Кроме того, мы не могли серьезно повредить его, и это было известно и
нам, и им. Дворец, такой роскошный снаружи, был под землей самым
недоступным бомбоубежищем в мире. Он рассчитан на прямое попадание ядерной
бомбы - глубинные туннели выдержат. А Пророк и его отборные войска
находились именно в этих туннелях. Даже та часть, что поднималась над
землей, была относительно неуязвима для обычных бомб, которыми снабжены
наши самолеты.
Мы не прибегали к атомному оружию по трем причинам: во-первых, у нас
не было ни одной атомной бомбы. Насколько мне известно, в США не
изготовлено ни одной атомной бомбы после окончания III-й мировой войны и
подписания договора в Иоганнесбурге. Во-вторых, мы не смогли бы добыть ни
одной бомбы. Конечно, можно было попытаться выторговать две-три бомбы у
Федерации, ежели бы нас признали законным правительством США. Но если
Канада нас уже признала, то Великобритания с признанием не спешила, также
не было признания и со стороны Североафриканской федерации. Бразилия
колебалась. По крайней мере она послала в Сан-Луи своего поверенного в
делах. Но даже если бы нас признали все члены Федерации и приняли в нее,
она бы никогда не согласилась выделить атомную бомбу для сведения счетов в
гражданской войне. И, в-третьих, должен вас уверить, что мы бы не стали
прибегать к атомному оружию, даже если бы готовая бомба лежала у меня на
коленях. И не потому, что были боязливы. Дело в том, что бомба, сброшенная
на дворец, убила бы не менее ста тысяч наших сограждан в городе и почти
наверняка Пророк остался бы жив.
Приходилось выкапывать Пророка из норы, как барсука.
В 00 часов 01 минуту мы двинулись ко дворцу со стороны реки Делавар.
В нашем распоряжении было тридцать четыре наземных крейсера, тринадцать из
них - настоящие тяжелые машины, остальные либо устаревшие, либо
легковооруженные. Это все, что оставалось от бывших бронечастей Пророка.
Остальные крейсеры были уничтожены верными ему офицерами. Тяжелыми
машинами мы хотели взломать стены. Легкие должны были сопровождать
транспорт, везущий пятитысячный штурмовой отряд.

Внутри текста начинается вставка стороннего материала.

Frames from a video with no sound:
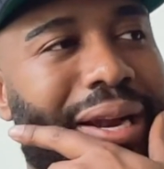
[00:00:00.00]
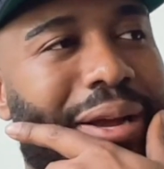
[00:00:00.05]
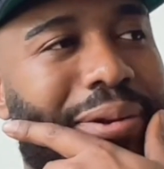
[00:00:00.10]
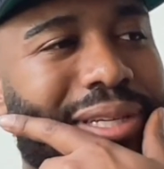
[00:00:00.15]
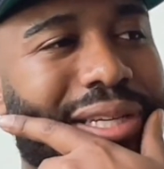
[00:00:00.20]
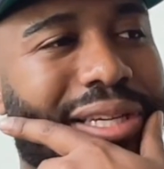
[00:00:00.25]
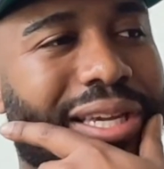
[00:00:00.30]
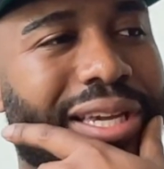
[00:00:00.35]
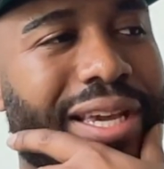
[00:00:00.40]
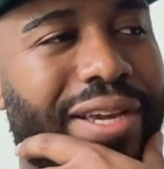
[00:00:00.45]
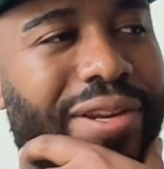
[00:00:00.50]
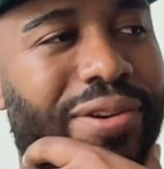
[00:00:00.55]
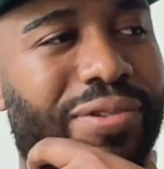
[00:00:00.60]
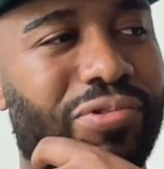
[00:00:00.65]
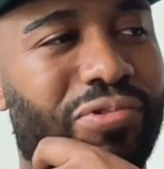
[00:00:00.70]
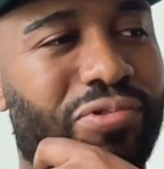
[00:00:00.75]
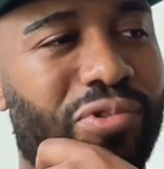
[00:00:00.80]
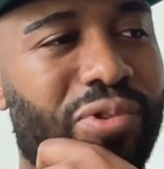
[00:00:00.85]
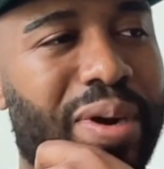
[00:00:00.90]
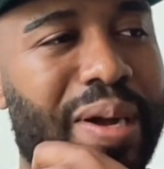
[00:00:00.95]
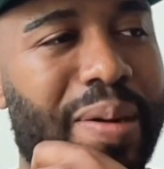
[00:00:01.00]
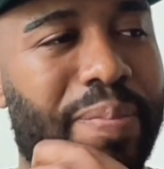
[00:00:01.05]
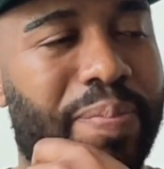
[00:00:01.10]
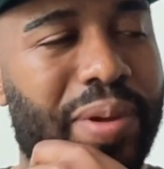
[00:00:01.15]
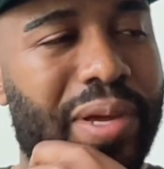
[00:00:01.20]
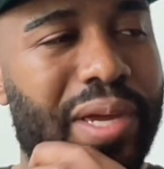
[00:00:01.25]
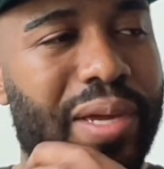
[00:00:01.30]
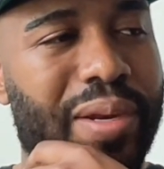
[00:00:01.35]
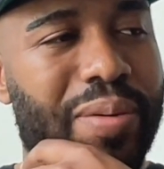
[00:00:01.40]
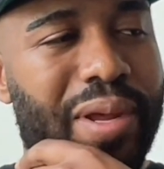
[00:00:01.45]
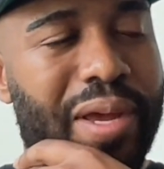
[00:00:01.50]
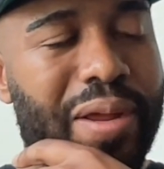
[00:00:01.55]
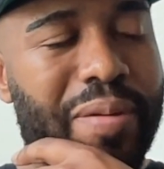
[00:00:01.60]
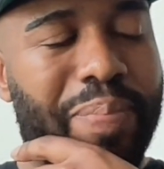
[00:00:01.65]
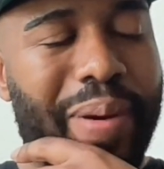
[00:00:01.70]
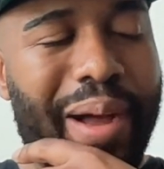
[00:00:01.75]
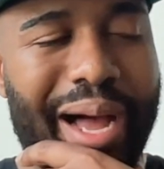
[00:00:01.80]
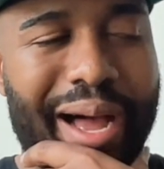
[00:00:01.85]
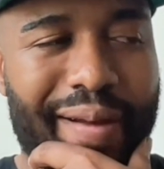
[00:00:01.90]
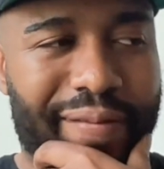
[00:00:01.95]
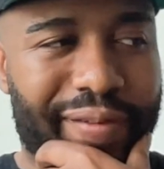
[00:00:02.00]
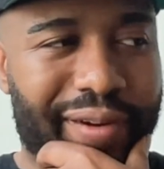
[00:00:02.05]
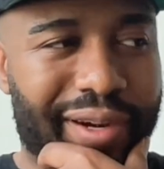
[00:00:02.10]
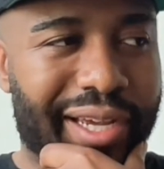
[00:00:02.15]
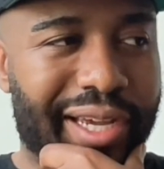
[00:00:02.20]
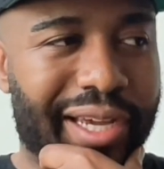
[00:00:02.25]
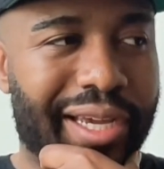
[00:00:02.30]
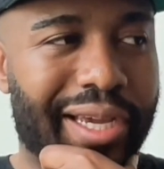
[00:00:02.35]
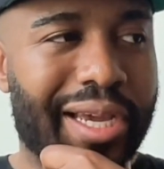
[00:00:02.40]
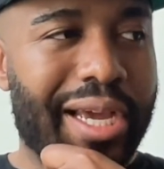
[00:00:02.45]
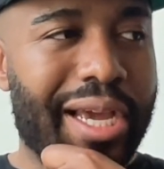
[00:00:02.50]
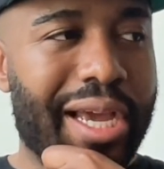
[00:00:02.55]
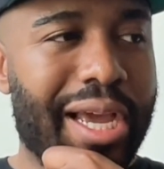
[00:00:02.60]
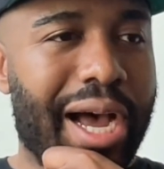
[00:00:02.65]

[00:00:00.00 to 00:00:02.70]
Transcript: I was a kid who grew up in poverty.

Мы слышали, как шла бомбежка дворца, - глухие взрывы и содрогание
воздуха доносились даже сюда. Бомбежка продолжалась уже тридцать шесть
часов, и мы надеялись, что никому во дворце не удалось выспаться за это
время, тогда как все наши солдаты по приказу спали по двенадцать часов
подряд.
Ни один из наших крейсеров не был рассчитан на то, чтобы быть
флагманом, поэтому в конической башне одного из них мы устроили командный
пункт, выбросив телевизор дальнего действия и освободив место для нужных
нам приборов управления боем. За моей спиной скорчились в тесноте
психооператор и его команда телепатов, состоявшая из восьми женщин и
невротического четырнадцатилетнего мальчика. Теоретически каждый из них
мог контролировать четыре канала связи, но я сомневался, чтобы на практике
у них это получилось.
Вперед мы двинулись зигзагами. Хаксли выхаживал по рубке спокойный,
как улитка, посматривая мне через плечо и читая полученные сводки и
донесения. Успевал он следить и за экранами телевизоров. Пеннойер
командовал левым крылом и своим крейсером, Хаксли - правым крылом.
В 12.32 телевизоры погасли. Противник расшифровал нашу частоту и
вывел из строя все телевизоры. Это было теоретически невозможно, но он это
сделал. В 12.37 вышло из строя радио.
К этой неудаче Хаксли отнесся равнодушно.
- Переключитесь на телефонную связь, - сказал он.
Связисты уже предупредили его приказ: наши приемники и передатчики
работали теперь на инфракрасных лучах - от корабля к кораблю. Прошел еще
час. Хаксли так же неторопливо бродил по рубке, посматривая иногда на
схему расположения движущихся крейсеров. Наконец он сказал:
- Пора перестраиваться в штурмовые порядки.